Sunday, December 5, 2010

Chelonian Chill

Chelonia refers to turtles. "Chill" refers to what happens in winter in Vermont; not the chill we humans experience, we're talking about Chelonian style hibernation.

The Chelonian chill can last six months in Vermont. It takes place in the bottom of lakes, ponds and other bodies of water. That’s where the 39 degree Fahrenheit water, the densest water, settles in, like the turtles, for the winter. It’s a good temperature for turtles to chill in.


Spiny Softshell Turtle

Instead of forty beats per minute like on a warm summer day, during hibernation the Chelonian heart drops to one beat every ten minutes.

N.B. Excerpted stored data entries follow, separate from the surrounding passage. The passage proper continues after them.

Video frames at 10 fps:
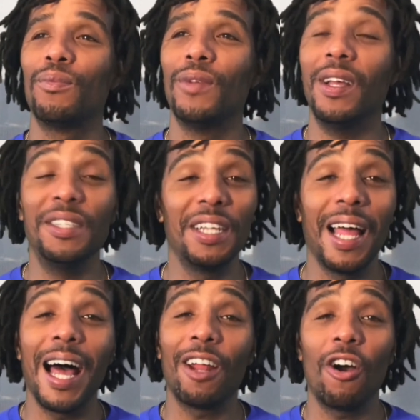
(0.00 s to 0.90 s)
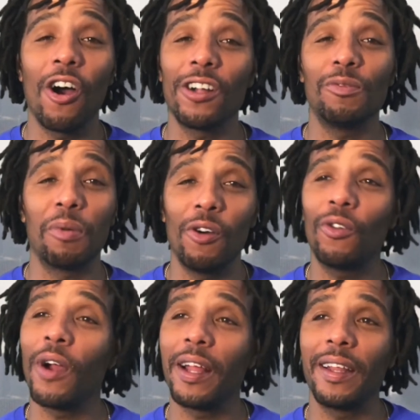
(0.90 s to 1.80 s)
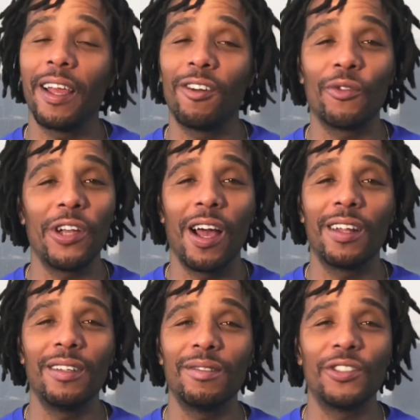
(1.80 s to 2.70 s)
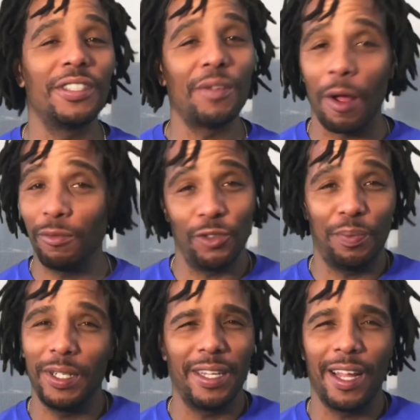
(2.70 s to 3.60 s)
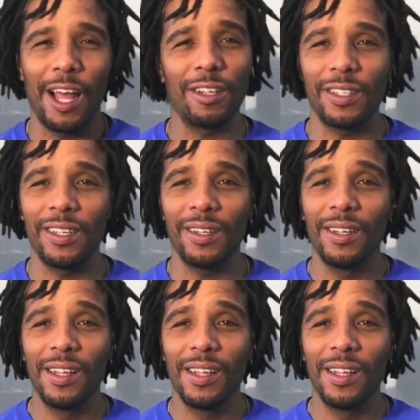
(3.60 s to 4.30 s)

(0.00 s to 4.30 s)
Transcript: There's a lot of hearts broke right now, Rihanna. I'm just putting that out there.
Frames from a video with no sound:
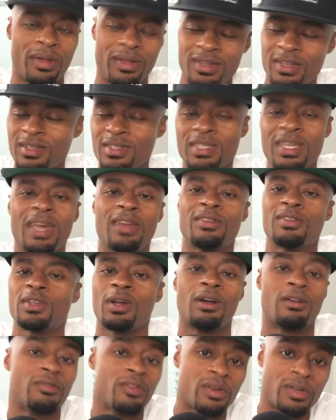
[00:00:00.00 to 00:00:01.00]
your standards
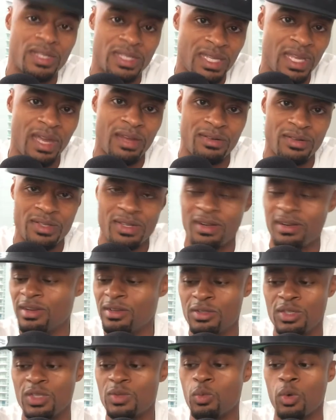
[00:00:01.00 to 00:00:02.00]
aren't really standards, are they
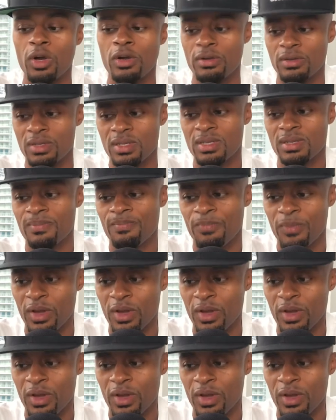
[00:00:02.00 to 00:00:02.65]
just words?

The Chelonian Chill seems a bit risky since a good portion of it may take place under ice. There’s no going to the surface to fill the lungs with oxygen. Turtles can get all the oxygen they need through two areas of their bodies. They open their mouths and let water into their throats, which are lined with tiny blood vessels that absorb oxygen from the water. Cool? Yes. Meanwhile, at the other end of the ‘business’, they can do the same through their cloaca, their anus, their bums. Cool? Yes, but maybe a little less so for some folks.

There’s still more amazing turtle stuff going on under the ice: going with insufficient oxygen can lead to a buildup of lactic acid, which can be fatal, similar to what over-exerting athletes can experience. Turtles resolve the lactic acid buildup by dissolving small amounts of calcium salts from their shells, which neutralizes the lactic acid. Of course, turtles avoid much of a buildup of lactic acid by doing just about nothing through the winter. That’s chillin.